The nice thing about veneering with PVA glue, is if you get tired or have to run somewhere, it can wait, it doesn't get sticky until you reactivate it with the iron. If you have any questions just ask, hope this will encourage you to try this. AND MOST IMPORTANTLY, YOU DO NOT NEED TO BUY THOSE SPECIAL HEAT ACTIVATED GLUES, THIS WORKS THE SAME AND IS CHEAPER.


----------



## sbryan55 (Dec 8, 2007)

Thanks for the tip. I have been thinking about getting into veneering.


----------



## AlNavas (Oct 16, 2007)

Dave,

1. What project do you have in mind for this veneer work? Or,

2. Are you just having fun trying out something new?

The reason I ask: PVA glues tend to creep, meaning they won't stay put very well as the wood moves due to changes in moisture. This is the main reason that some rigid, gap-filling specialty glues were developed for *critical* veneering work, such as the Unibond 800 (a 2-part urea resin glue), and Weldwood's DAP Plastic Resin glue (a 1-part urea formaldehyde glue) .


----------



## GaryK (Jun 25, 2007)

So far I have used only standard yellow glue for veneering. I just work fast for larger projects.

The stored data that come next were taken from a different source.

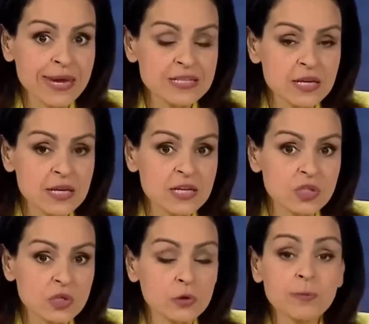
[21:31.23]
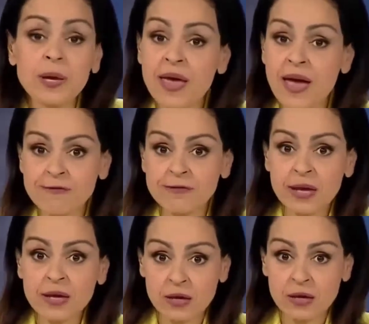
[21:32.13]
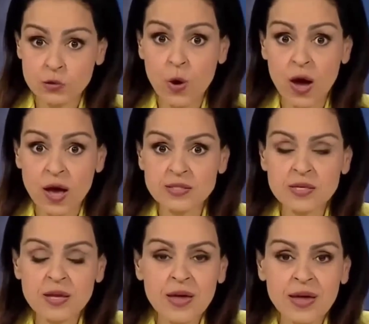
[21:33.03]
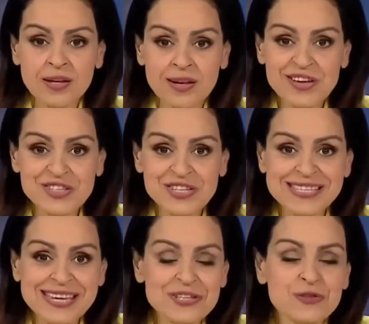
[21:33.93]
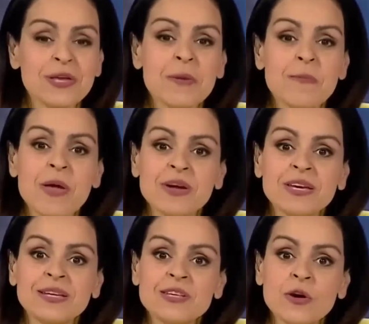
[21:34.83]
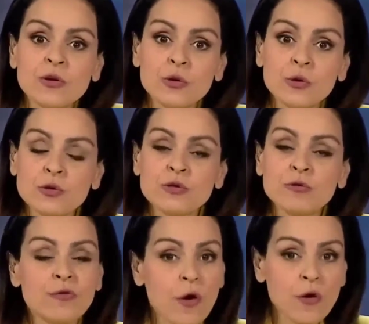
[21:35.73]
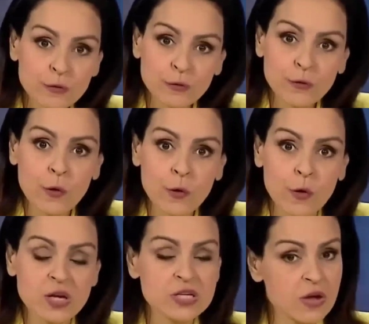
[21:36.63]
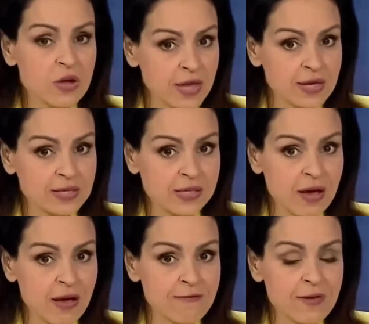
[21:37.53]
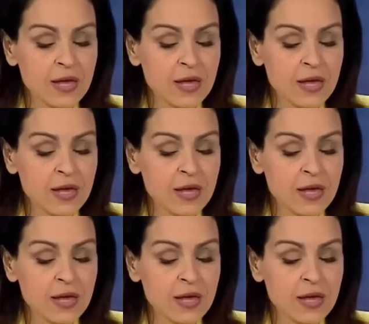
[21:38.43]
Diddy to Ben Affleck twice. Now she's lecturing Americans on who to vote for. No thanks, love.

I haven't had any problems at all with it. I did but some DAP plastic resin glue just in case I had a problem,
but I haven't touched it yet.


----------



## DaveT (Mar 23, 2008)

Al, I veneered my clock base using the process I had talked about, and I don't seem to be having any problems. The reason this process seemed to best suit me, is theres room for error, and if it happens to crack , you can just iron it down and the crack is invisible or barely visible. I think the way I designed it I need it to creep a little bit so the veneer wont crack ( I veneered a circular base with a solid 3/4' cherry top.


----------



## DanLyke (Feb 8, 2007)

I recently blew $120 in materials because the guy at the local Woodcraft said "use contact cement!" Of course I've also since read a veneer manufacturer recommending contact cement, but when I took the results that had torn themselves apart to a woodworker I trust he told me about the PVA glue trick.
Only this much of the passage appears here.